Ho ho ho, stronger typing is very much possible, in the form of union types.
class CreditCardPayment:
credit_card_number: str # not optional!
class CashPayment:
counter: str
Payment = CreditCardPayment | CashPayment
While it's generally accepted to stop at the Enum
solution and feel pretty good about ourselves, we dug a bit deeper to reach the realisation that being stringly-typed
, or using Enum
naively can indicate inadequate modelling.
(Despite having the same name, enum
in Swift or Rust is different - it's closer to union types.)
A convenient tangent - unions can be untagged, as in TypeScript. We may be required to tag types manually,
type CreditCardPayment = { _tag: 'CreditCard', credit_card_number: string };
type CashPayment = { _tag: 'Cash', counter: string };
type Payment = CreditCardPayment | CashPayment;
By force of habit, beginners to TypeScript will be tempted to create constants for the strings, but this is counter-productive! These _tag
strings are actually literal types and can be used to differentiate sub-types of Payment
. Such usage is also referred to as "type narrowing".
So stay off these "string
s"!
Consider this function pay_water_bill
that rejects American Express cards.
def pay_water_bill(credit: CreditCard):
if credit.card_number.startswith("34") or credit.card_number.startswith("37"):
raise Error("We do not accept American Express")
else:
# makes payment
If I call this bad code, many readers would disagree - isn't this how we recognise credit card types in real life?! (a rant on the "real-life" argument is spared for brevity)
May be so, but this code still encodes type information in a string
! While the common pitfalls such as casing or white-spaces do not apply here, chances are the string-based branching logic will be repeated elsewhere, e.g. for input validation.
This is a less obvious example of "under-typing": using a primitive type to encode extra information. Stronger typing usually means encoding such information explicitly with types. How can we do that?

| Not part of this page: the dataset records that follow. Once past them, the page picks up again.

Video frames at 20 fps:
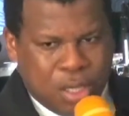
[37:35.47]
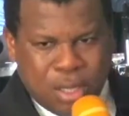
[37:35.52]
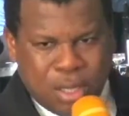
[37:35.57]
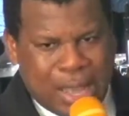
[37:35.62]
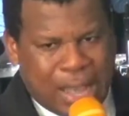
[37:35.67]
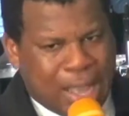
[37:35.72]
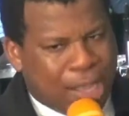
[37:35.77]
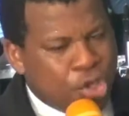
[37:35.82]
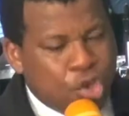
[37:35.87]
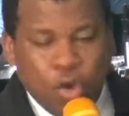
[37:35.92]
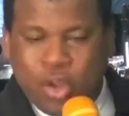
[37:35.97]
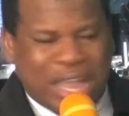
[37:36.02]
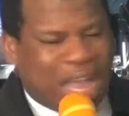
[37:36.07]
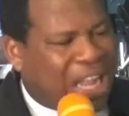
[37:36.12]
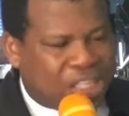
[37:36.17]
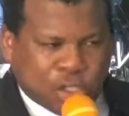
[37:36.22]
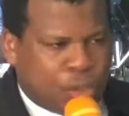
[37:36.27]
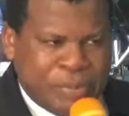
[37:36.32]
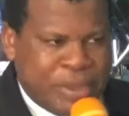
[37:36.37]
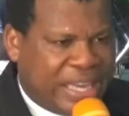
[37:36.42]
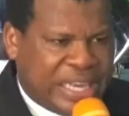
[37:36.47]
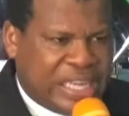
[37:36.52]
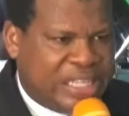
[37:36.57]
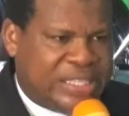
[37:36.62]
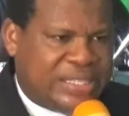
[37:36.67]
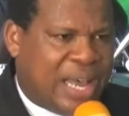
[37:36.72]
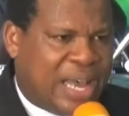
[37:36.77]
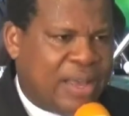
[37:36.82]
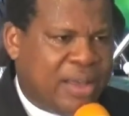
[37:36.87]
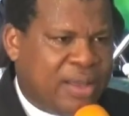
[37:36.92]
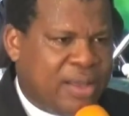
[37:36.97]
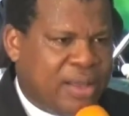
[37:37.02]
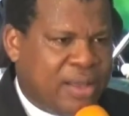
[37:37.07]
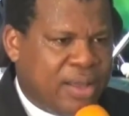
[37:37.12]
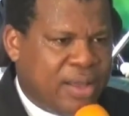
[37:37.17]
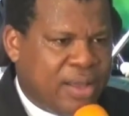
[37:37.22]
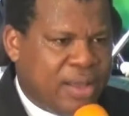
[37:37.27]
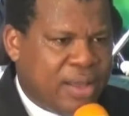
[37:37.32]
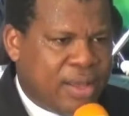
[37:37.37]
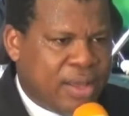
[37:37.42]
You got to make it, sir.
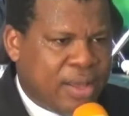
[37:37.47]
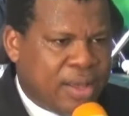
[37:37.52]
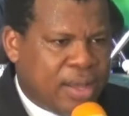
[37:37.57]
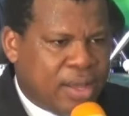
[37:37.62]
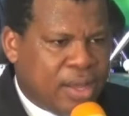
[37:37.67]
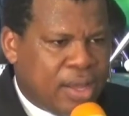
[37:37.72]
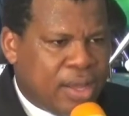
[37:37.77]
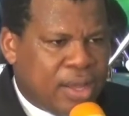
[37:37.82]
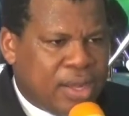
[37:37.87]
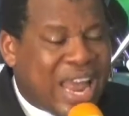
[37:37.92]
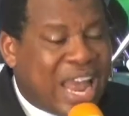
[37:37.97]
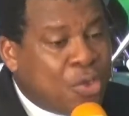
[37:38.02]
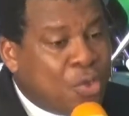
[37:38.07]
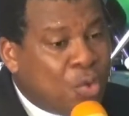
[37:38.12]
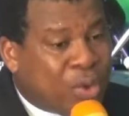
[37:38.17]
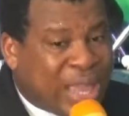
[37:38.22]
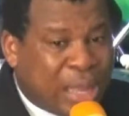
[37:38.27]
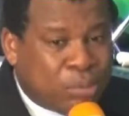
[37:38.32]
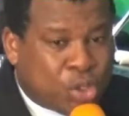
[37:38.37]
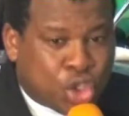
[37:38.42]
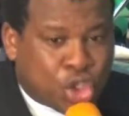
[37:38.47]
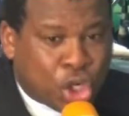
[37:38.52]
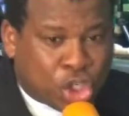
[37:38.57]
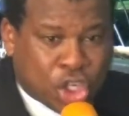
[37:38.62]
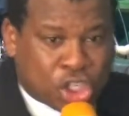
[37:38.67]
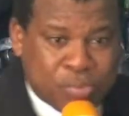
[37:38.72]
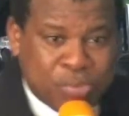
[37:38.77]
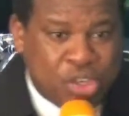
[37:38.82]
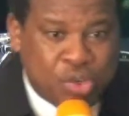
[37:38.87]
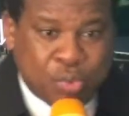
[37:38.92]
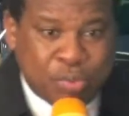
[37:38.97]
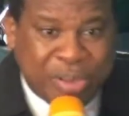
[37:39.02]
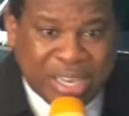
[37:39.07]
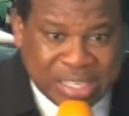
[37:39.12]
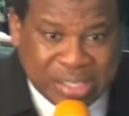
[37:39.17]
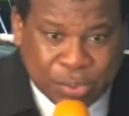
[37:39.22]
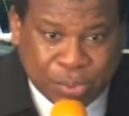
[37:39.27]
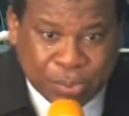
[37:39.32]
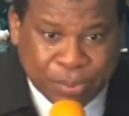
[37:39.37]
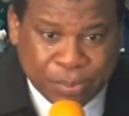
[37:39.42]
That you came to church doesn't mean you make it too.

A good idea - as soon as input for CreditCardPayment
enters the boundary of the application (user input, reading data from the database or web services), convert it to more informative types by means of parsing (a better alternative to validation).

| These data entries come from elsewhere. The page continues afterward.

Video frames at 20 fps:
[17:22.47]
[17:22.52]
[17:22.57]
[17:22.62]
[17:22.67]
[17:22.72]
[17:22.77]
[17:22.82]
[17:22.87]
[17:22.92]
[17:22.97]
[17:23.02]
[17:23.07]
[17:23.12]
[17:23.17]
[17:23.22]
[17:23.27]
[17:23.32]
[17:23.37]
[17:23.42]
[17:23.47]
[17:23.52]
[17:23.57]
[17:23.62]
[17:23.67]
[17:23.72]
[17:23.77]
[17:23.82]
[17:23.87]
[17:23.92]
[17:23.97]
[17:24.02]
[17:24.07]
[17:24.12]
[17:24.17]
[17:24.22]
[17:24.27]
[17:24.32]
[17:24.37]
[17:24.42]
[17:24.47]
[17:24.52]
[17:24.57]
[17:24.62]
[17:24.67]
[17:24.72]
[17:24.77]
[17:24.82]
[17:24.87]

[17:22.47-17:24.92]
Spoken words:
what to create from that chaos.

CreditCard = AmericanExpress | Visa | Mastercard | Discover
def parse_credit_card(raw_data) -> CreditCard:
if raw_data.card_number.startswith("34") or raw_data.card_number.startswith("37"):
# check card_number is valid
return AmericanExpress(raw_data.card_number, ...)
else if ...
# now reject AmericanExpress with types!
# type guards are helpful to remove AmericanExpress from the union type
def pay_water_bill(credit: Visa | Mastercard | Discover):
# makes payment
The boundary of the application is the place weak typing is kept out, and strong typing is put in. In this case, rich information encoded in a simple string
is intercepted, interpreted and represented more visibly in stronger types, so the application does not have to fall back to interpreting a string
to reverse-engineer key information - a loud sign of weak typing!
Stronger typing is all about finding and using accurate ways to represent and communicate information. Often we need to look beyond the simple and obvious, for example, stringly-typed
code can be a sign of deeper design issues that require more sophisticated modelling.